Jobs act. Le «cinque bufale» sui voucher in Emilia

La difesa del sindacato. «Utilizzati solo per attività accessorie svolte da pensionati, mai come sostitutivi di lavoro dipendente». Intanto Barbagallo (Uil) prende le distanze dal referendum sul Jobs Act, come aveva già fatto Furlan della Cisl

il manifesto • 10/1/2017 • Lavoro, economia & finanza, Sindacato • 554 Viste

Domani la sentenza della Corte costituzionale sui referendum della Cgil, ma intanto continua a tenere banco il caso dei voucher utilizzati dallo Spi – la categoria dei pensionati – in Emilia Romagna. Ieri il sindacato si è difeso cercando di smontare «le cinque bufale» che circolano sulla vicenda nei media e sui social. Intanto il segretario generale della Uil, Carmelo Barbagallo, ha preso le distanze dal referendum, così come aveva fatto qualche giorno prima la segretaria della Cisl Annamaria Furlan.

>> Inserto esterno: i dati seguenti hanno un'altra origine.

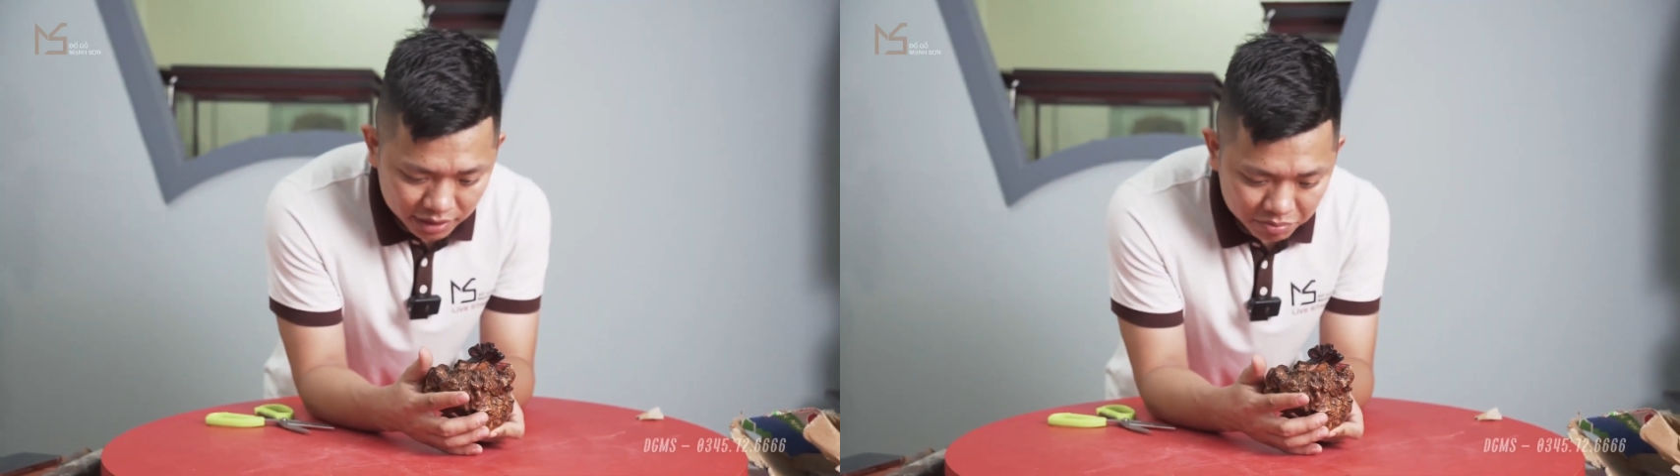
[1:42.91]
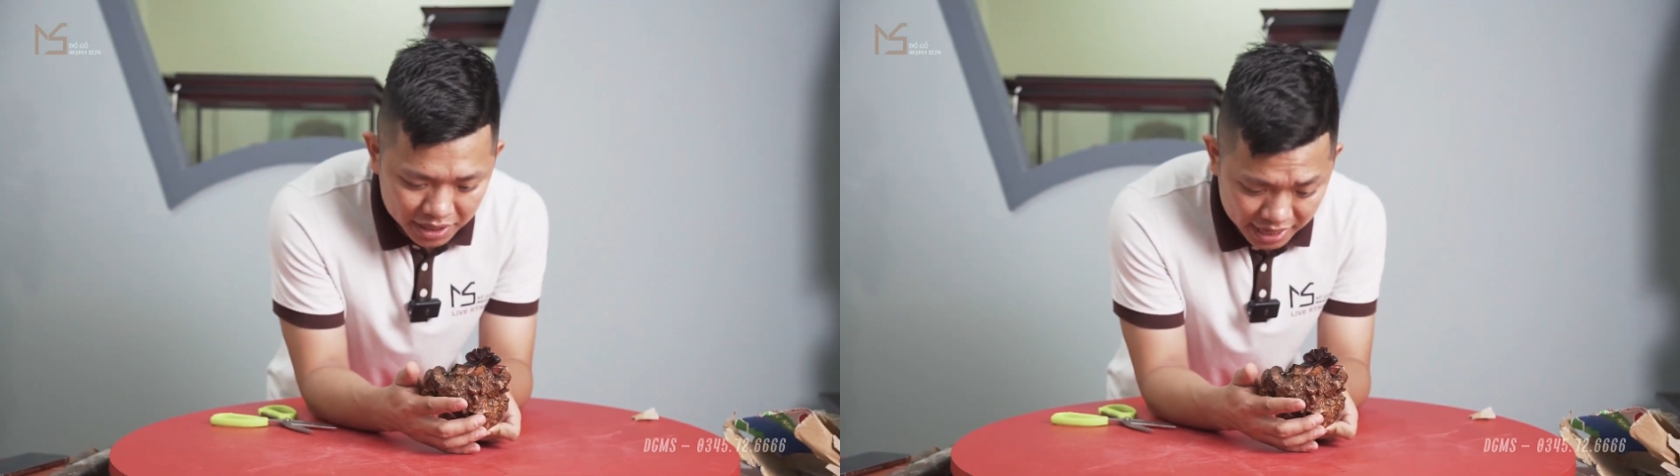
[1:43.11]

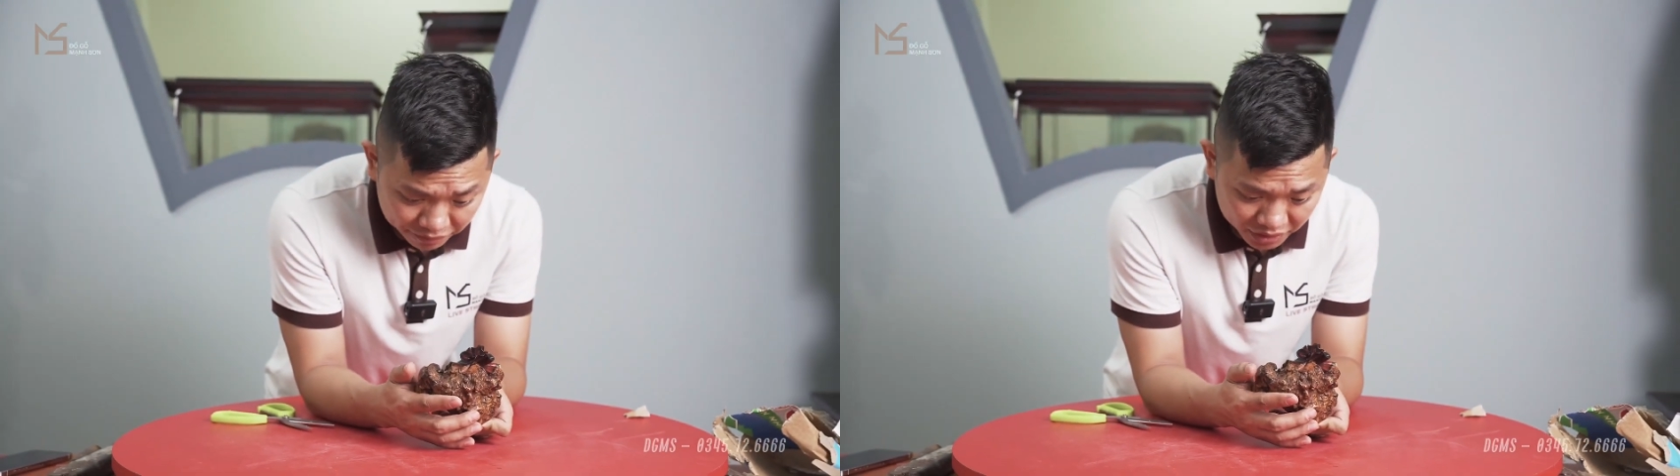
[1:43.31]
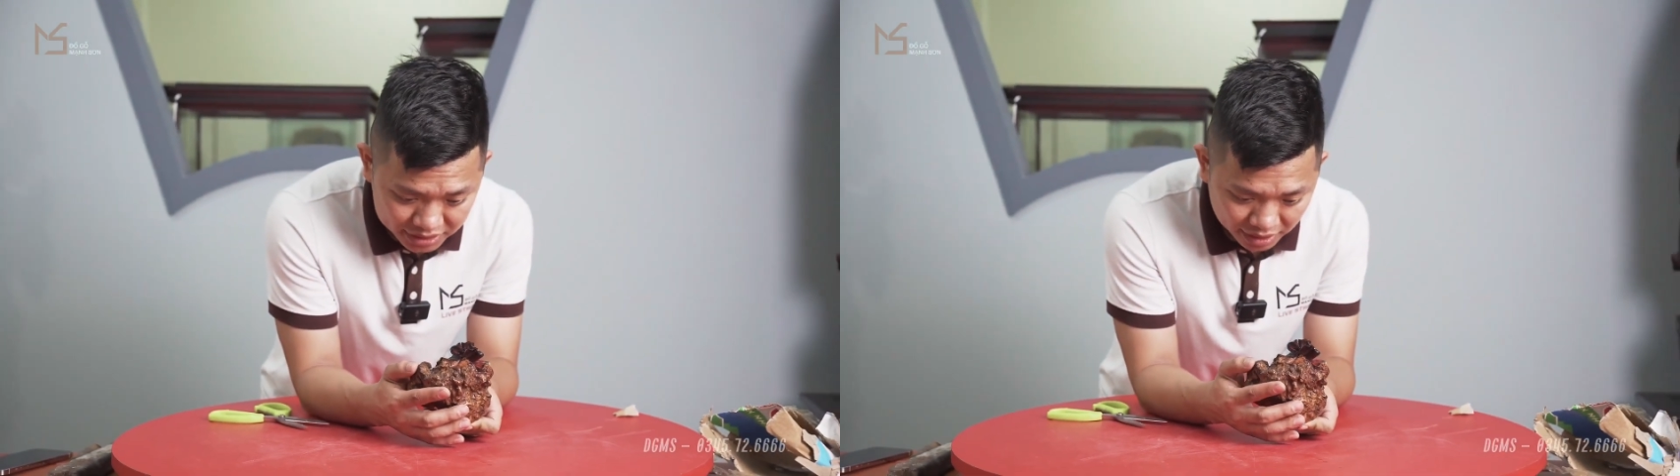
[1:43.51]

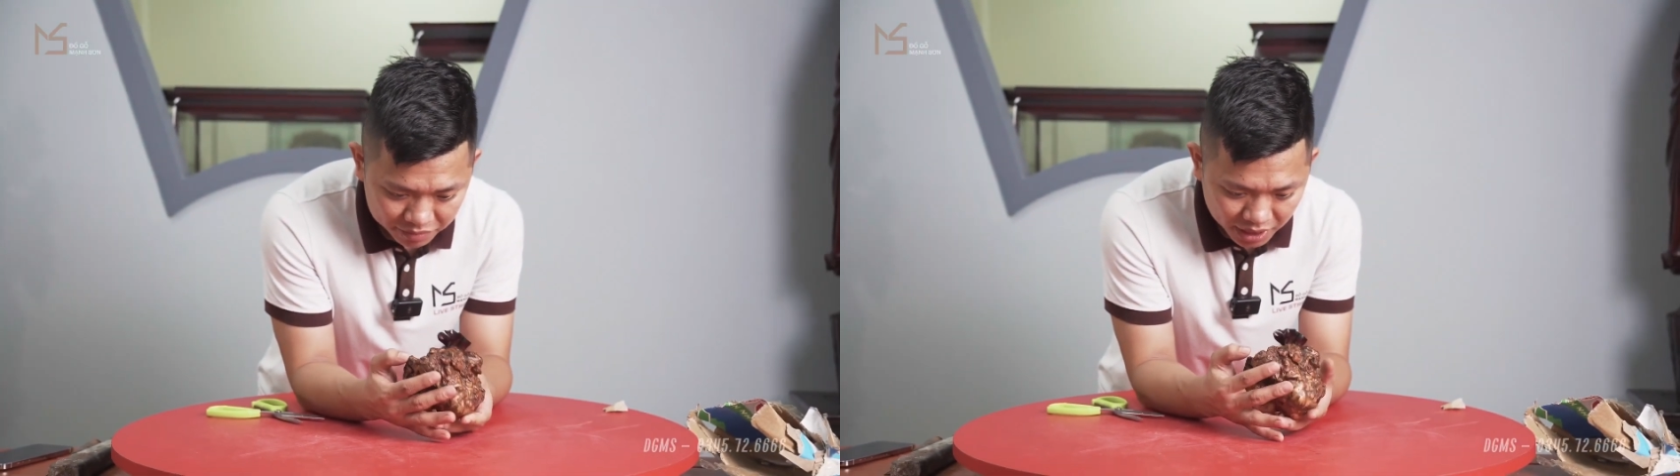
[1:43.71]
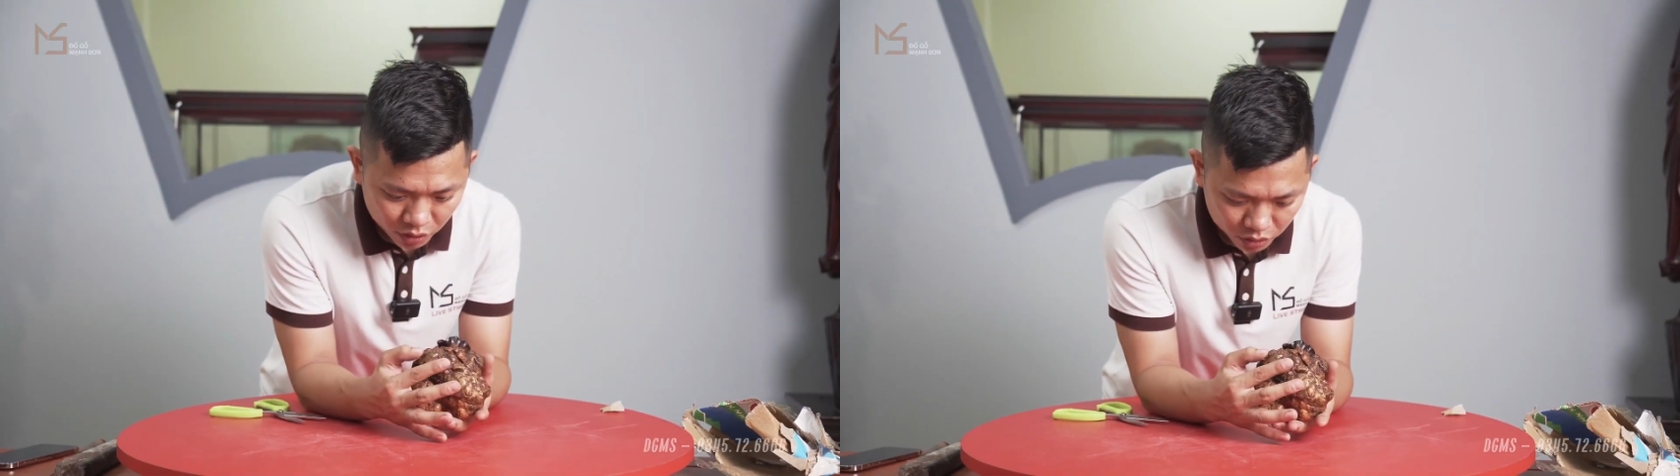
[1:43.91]

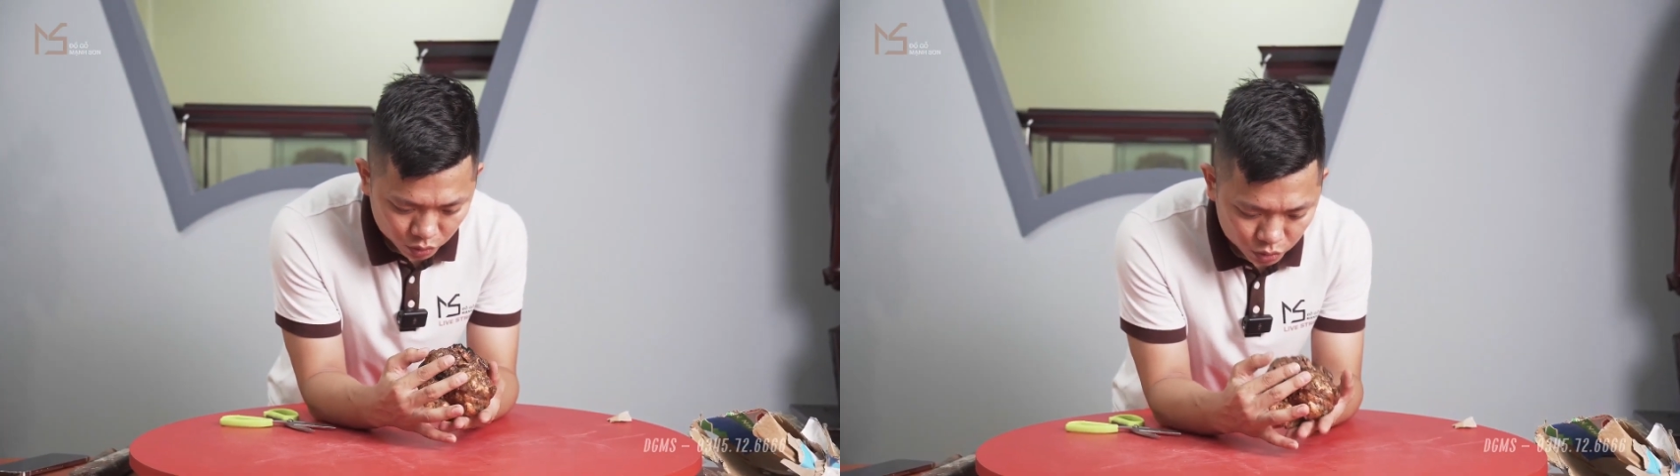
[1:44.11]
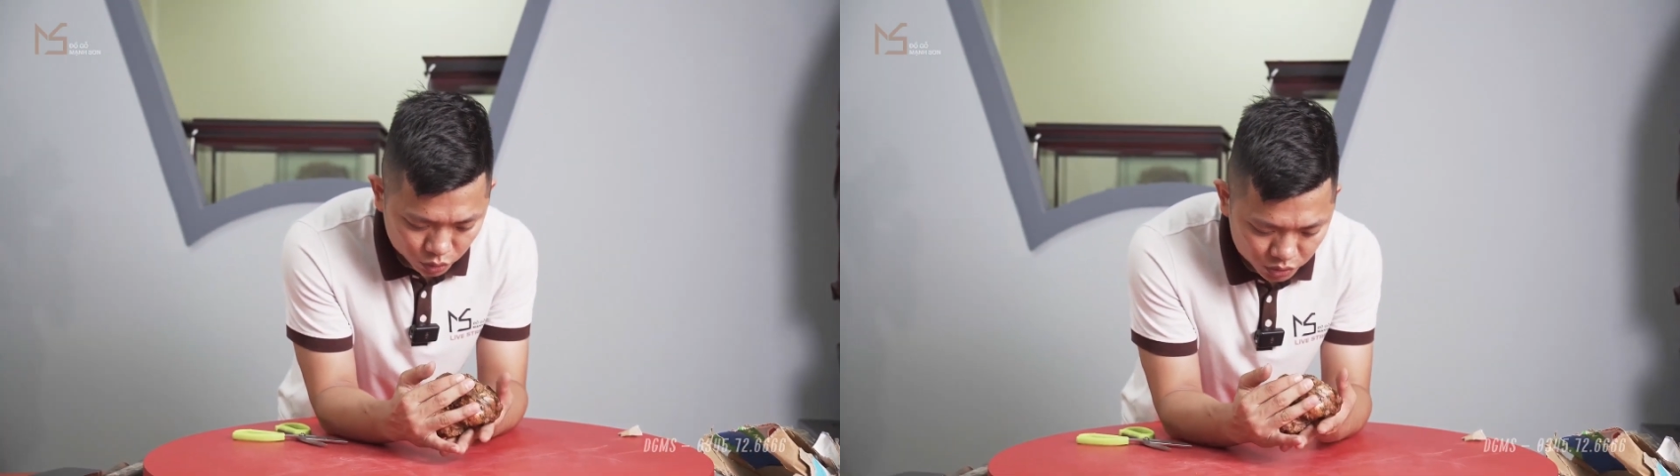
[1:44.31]
95% đây nó là
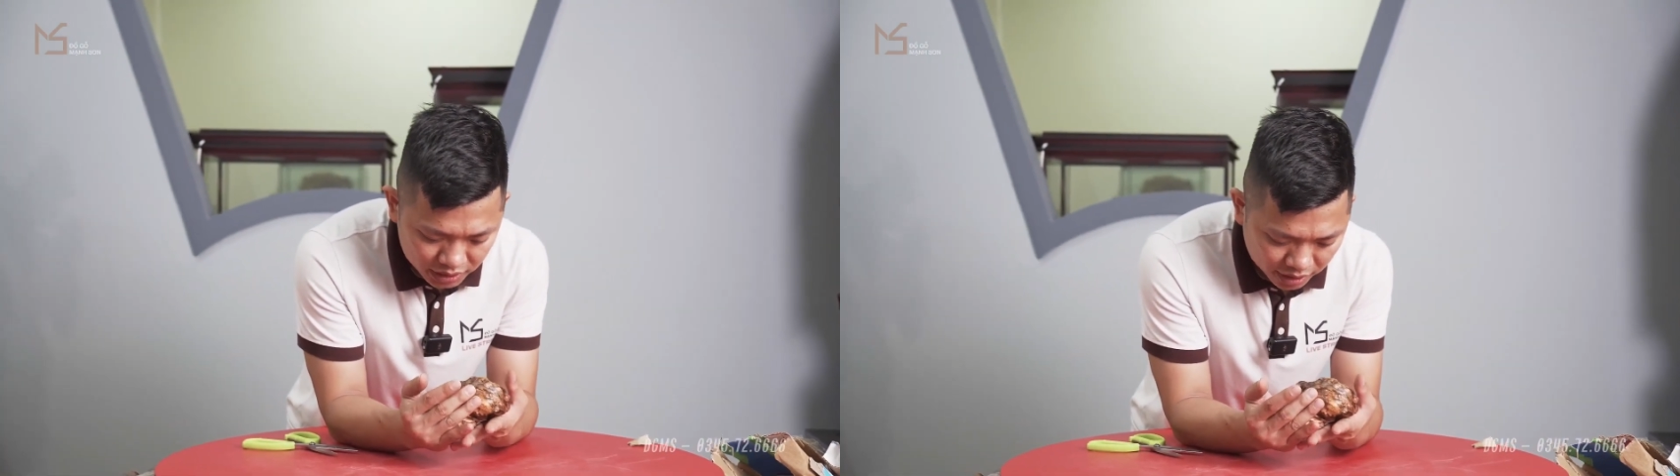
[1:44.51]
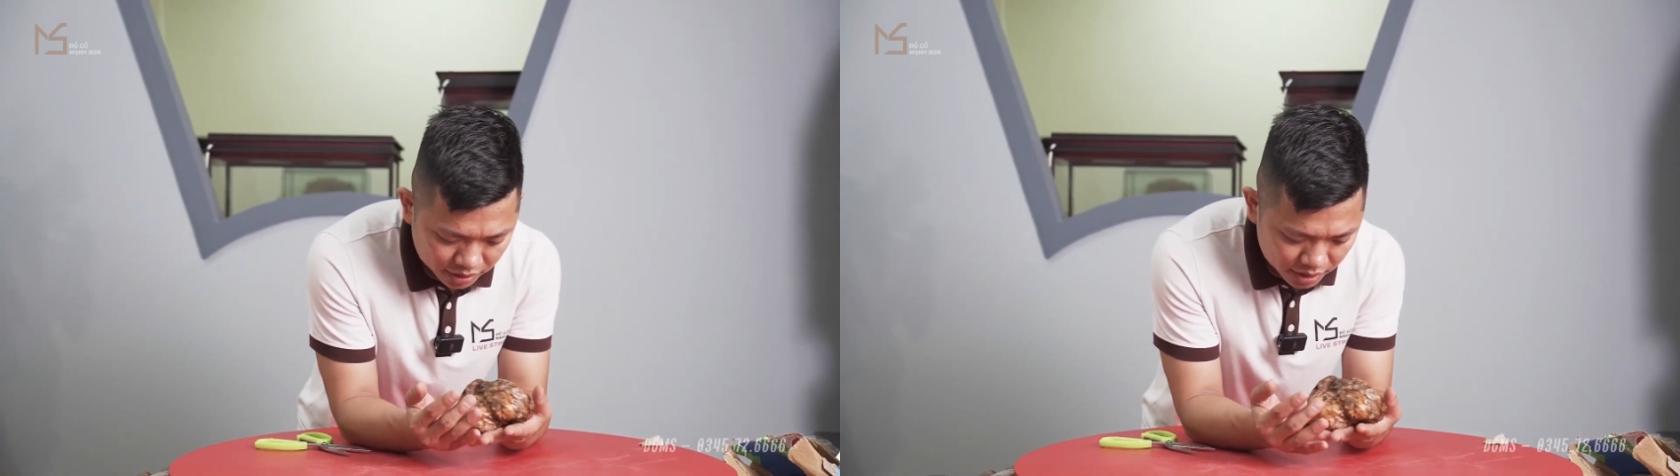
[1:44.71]
nu sụn
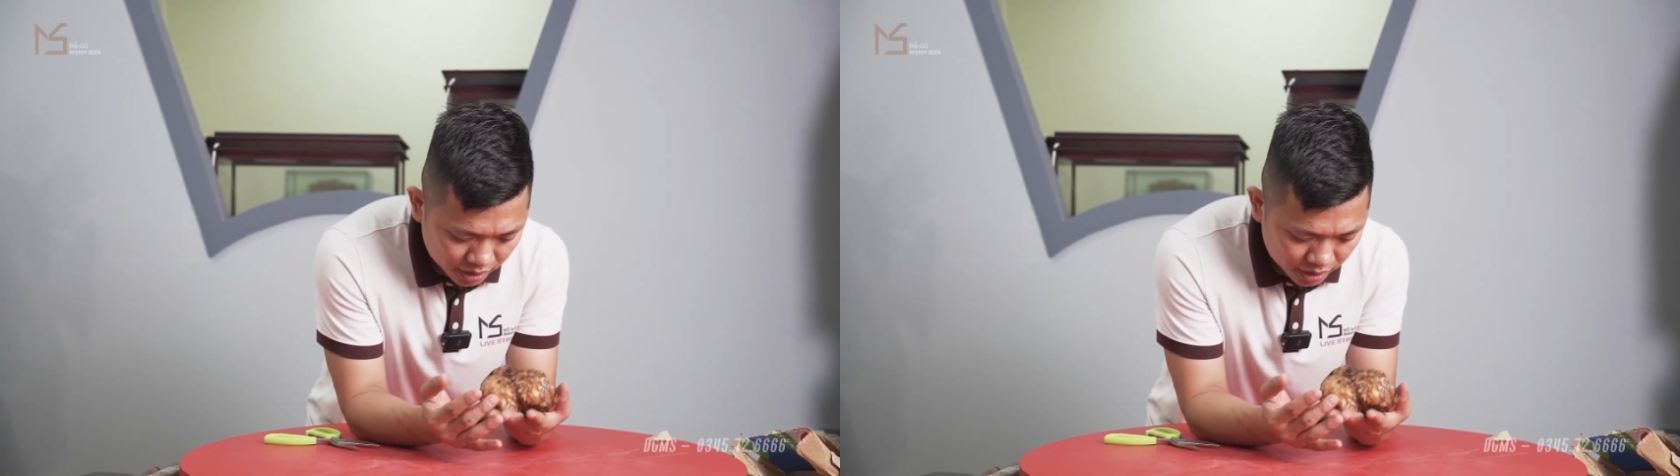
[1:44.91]
chắc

Secondo Barbagallo si deve rilanciare l’unità del sindacato perché «tutto ciò che si fa unilateralmente crea divisione e gli avversari del sindacato ne approfittano per colpirci uno a uno». Chiaro il richiamo alla consultazione indetta dalla Cgil. «Contro il Jobs Act – ha proseguito – abbiamo fatto uno sciopero generale e, però, sin da allora, ci eravamo già espressi dicendo che per recuperare quei diritti sarebbe stato preferibile lo strumento della contrattazione: continuiamo a pensarla così, tant’è che in alcuni contratti abbiamo recuperato l’articolo 18. Vedremo cosa deciderà la Consulta il giorno 11 e poi valuteremo».

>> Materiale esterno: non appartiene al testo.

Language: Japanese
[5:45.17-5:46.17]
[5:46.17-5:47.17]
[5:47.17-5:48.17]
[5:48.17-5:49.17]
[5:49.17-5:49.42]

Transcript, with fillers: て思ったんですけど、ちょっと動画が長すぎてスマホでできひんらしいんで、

Insomma, non si chiudono le porte alla possibilità di votare Sì, ma per il momento – seppure in modo più sfumato rispetto alla bocciatura impressa da Furlan – la presa di distanza è piuttosto netta.
La leader Cisl aveva parlato di referendum come «strumento non adatto» e aveva chiesto un intervento del Parlamento sui voucher. Nessun sostegno poi al quesito sull’articolo 18.

Quanto al caso Spi, i pensionati si sono difesi con un articolo a firma di Lorenzo Rossi Doria, responsabile comunicazione dello stesso sindacato, sull’Huffington. «La Cgil – scrive – usa i voucher solo ed esclusivamente per retribuire alcuni collaboratori pensionati volontari che prestano saltuariamente servizio presso il sindacato. Come riporta lo stesso Spi Cgil sul proprio sito l’utilizzo dei voucher riguarda infatti quei pensionati che nel territorio sono impegnati per alcune ore alla settimana a garantire l’apertura delle sedi periferiche o attività di supporto all’accoglienza». Insomma puro lavoro accessorio, di poche ore, aggiuntivo alla pensione.

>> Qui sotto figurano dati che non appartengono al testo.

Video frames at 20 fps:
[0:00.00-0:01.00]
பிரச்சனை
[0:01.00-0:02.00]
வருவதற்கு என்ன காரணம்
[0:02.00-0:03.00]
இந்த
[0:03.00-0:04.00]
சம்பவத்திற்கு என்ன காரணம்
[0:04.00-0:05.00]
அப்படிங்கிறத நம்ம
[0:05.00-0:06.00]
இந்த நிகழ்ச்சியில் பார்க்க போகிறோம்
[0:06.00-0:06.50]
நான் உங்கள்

Ancora, «la Cgil non vuole abolire il lavoro occasionale e accessorio», ma «mira ad abrogare le disposizioni di legge che hanno consentito un utilizzo di questo istituto improprio ed invasivo, tale da favorire forme incontrollate di precariato». «Ingiustificato clamore», secondo lo Spi, è stato dato alla mail che la Cgil ha diffuso a tutte le sedi e in cui si invitano i funzionari a spiegare che i voucher sono utilizzati «solo per attività occasionali svolte dai pensionati»: «Non si minimizza, è proprio la realtà».

Infine si ricorda al direttore dell’Unità, Sergio Staino, che aveva accusato la segretaria Susanna Camusso di avanzare solo critiche e mai proposte, che esistono la proposta di legge di iniziativa popolare «Carta dei diritti universali del lavoro» e il Piano del lavoro del 2013.